Proponents of arbitration have long touted the core values of arbitration: speed, efficiency and finality. As arbitration agreements have become increasingly widespread, many critics suggest that the lack of due process protections in arbitration result in unfairness, especially to the classic one-shot player – the consumer or employee. One way to ensure that parties receive due process, is to provide them a basis for challenging an arbitration award. While the standards for judicial review of arbitration awards are limited, they nevertheless permit a party to challenge the procedural regularity of the arbitral process and, in the majority of jurisdictions, challenge the award if the party believes that the arbitrator manifestly disregarded the law. While courts are skeptical of substantive challenges to arbitration awards, courts do overturn arbitration awards on substantive grounds. One of the obstacles to challenging an arbitration award is that arbitration hearings are not usually recorded or transcribed.
An appellate court in D.C. recently confronted the question whether arbitration hearings must be transcribed.

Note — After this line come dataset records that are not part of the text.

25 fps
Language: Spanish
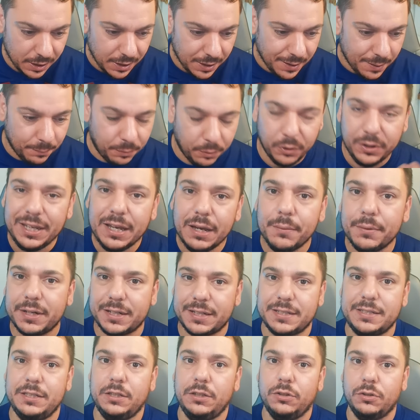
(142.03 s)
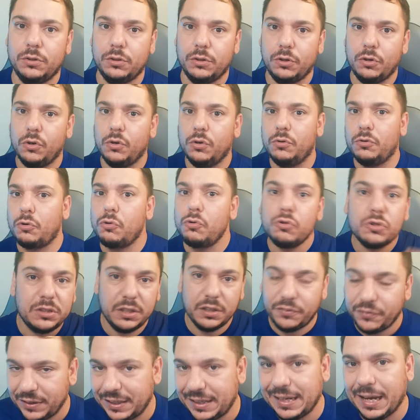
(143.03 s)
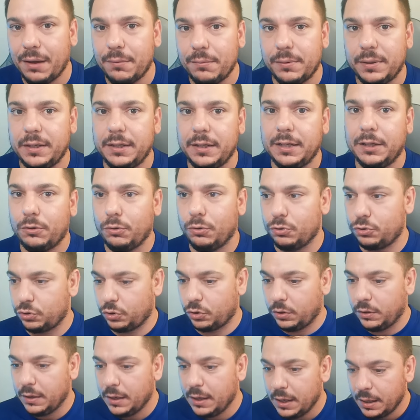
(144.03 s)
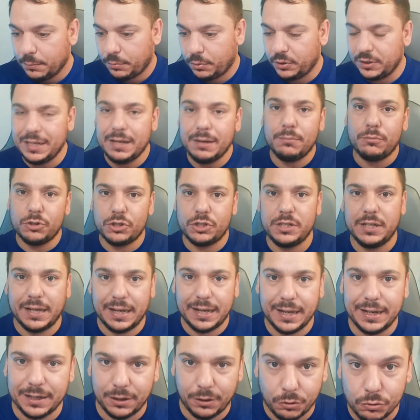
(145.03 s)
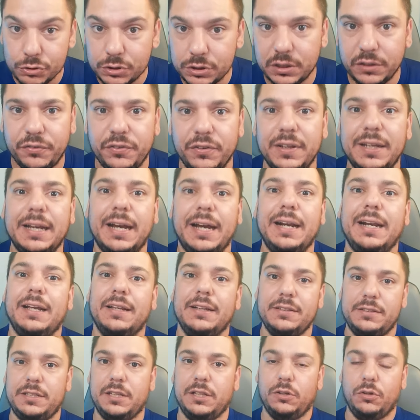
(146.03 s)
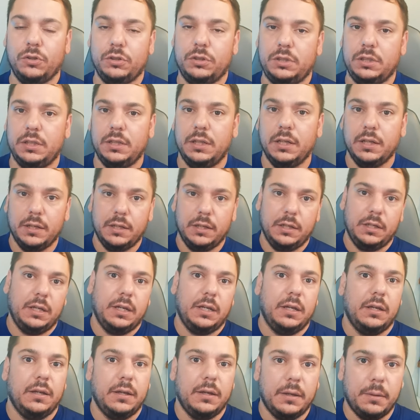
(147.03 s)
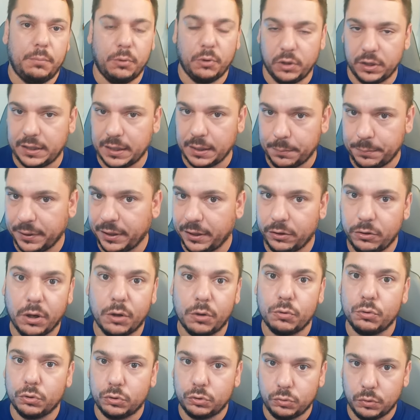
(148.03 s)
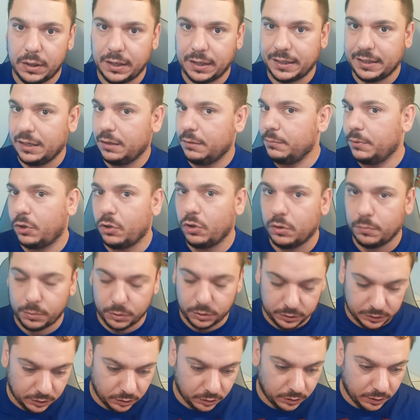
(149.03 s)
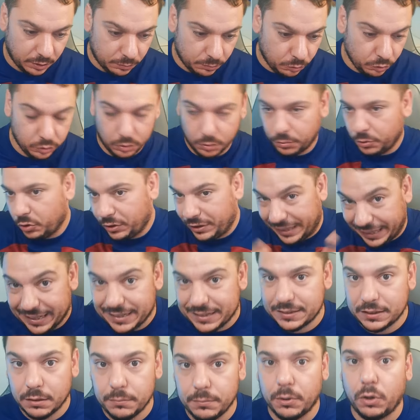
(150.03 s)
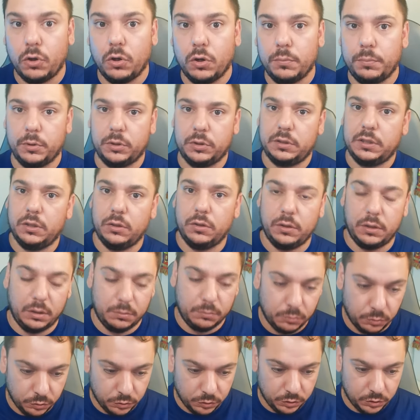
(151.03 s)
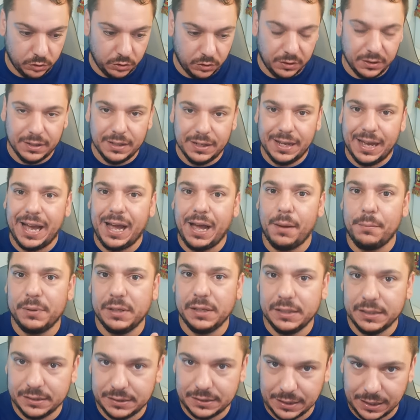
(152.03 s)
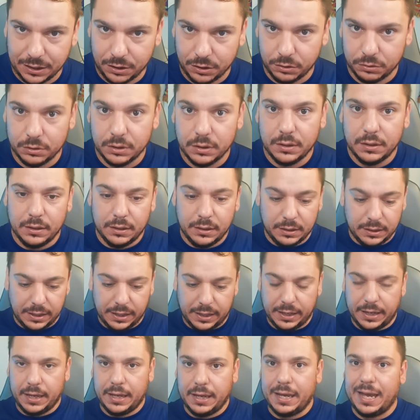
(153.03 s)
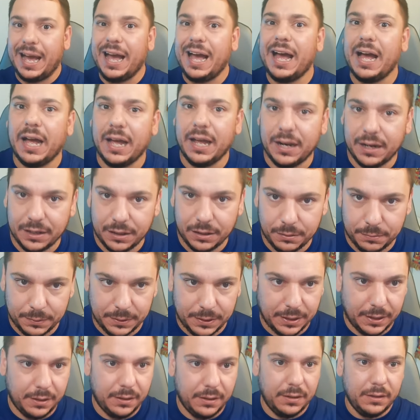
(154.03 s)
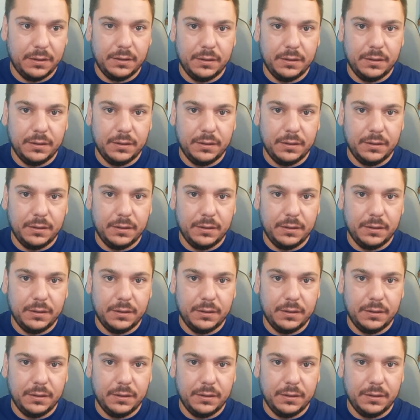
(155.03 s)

podía haber sido justificable incluso podíamos llegar a justificar a Ancelotti porque perdió a Courtois, que era el mejor portero del mundo, bueno, que es el mejor portero del mundo, a Militao, eh, a Álava,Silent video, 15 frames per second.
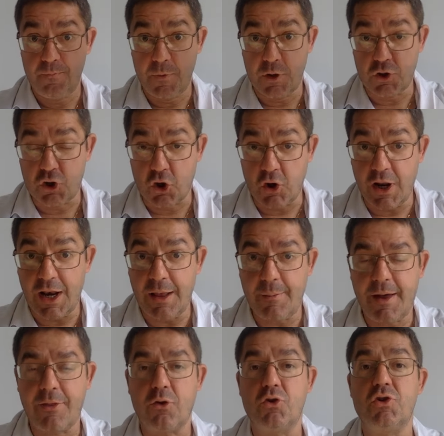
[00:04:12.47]
son
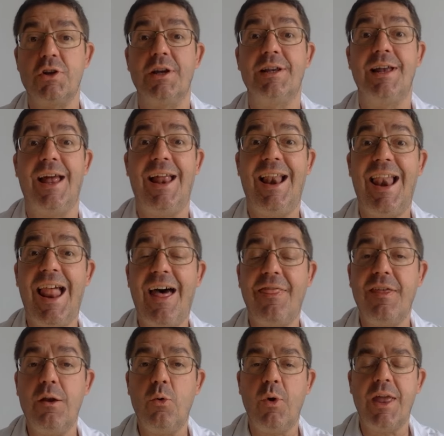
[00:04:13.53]
elevados, la
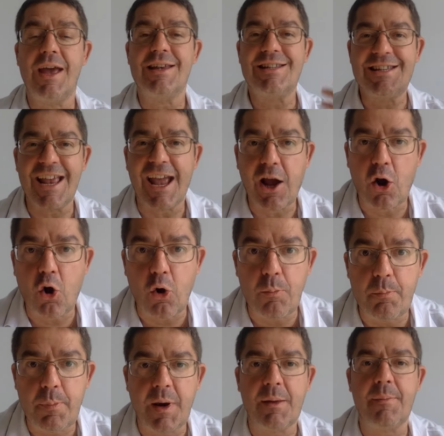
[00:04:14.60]
cirugía se
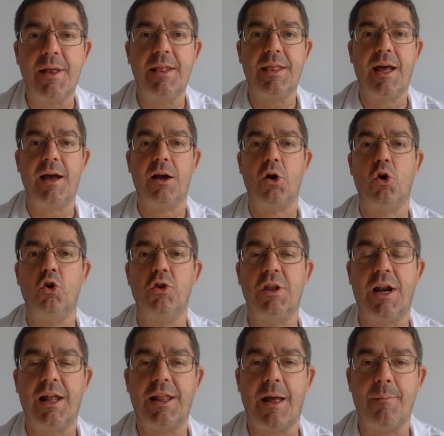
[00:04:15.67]
complementa con
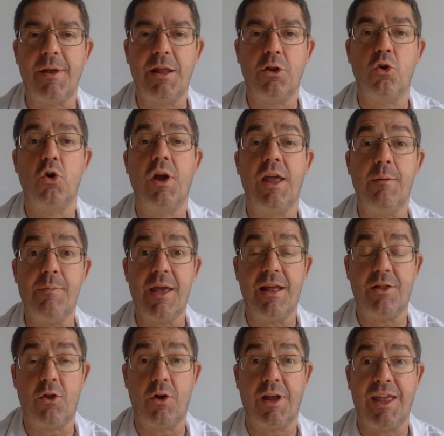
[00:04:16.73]
tratamiento
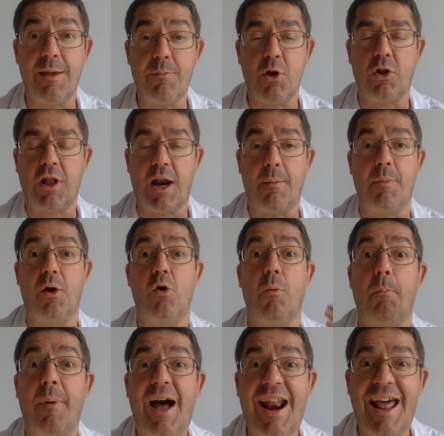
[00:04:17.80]

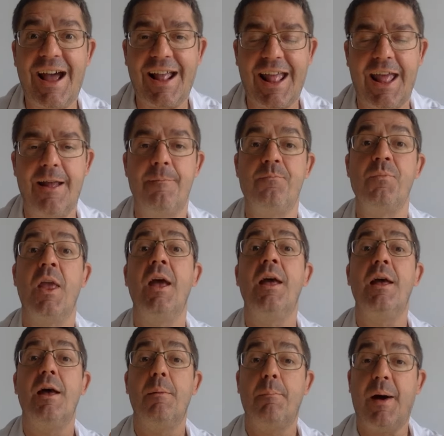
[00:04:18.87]
quimioterápico. ¿Para qué?
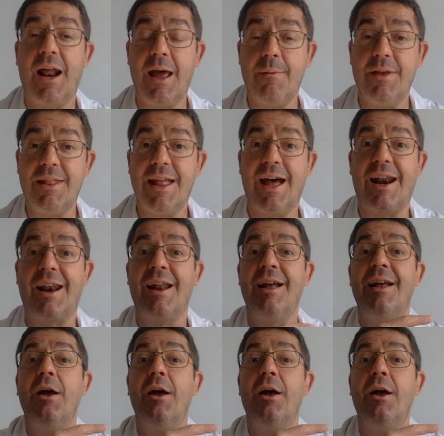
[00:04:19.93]
Para evitar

As this case demonstrates, the cost of producing a transcript is relatively low. It is simply the cost of transcribing an audiotape. Transcripts are valuable not only to a party challenging an arbitration award, but also to ensure the integrity of the arbitration process. If the Supreme Court finds that parties may agree to expand judicial review of arbitration awards in Hall St. Assocs. LLC v. Mattel, Inc. 196 F. App’x (9th Cir. 2006), cert. granted, 127 S.Ct. 2875 (May 29, 2007) (online merits brief at http://www.abanet.org/publiced/preview/briefs/nov07.shtml#hallstreet), the issue of transcripts is likely to become even more important. I think such a development would provide important support for the continued viability of the arbitration process.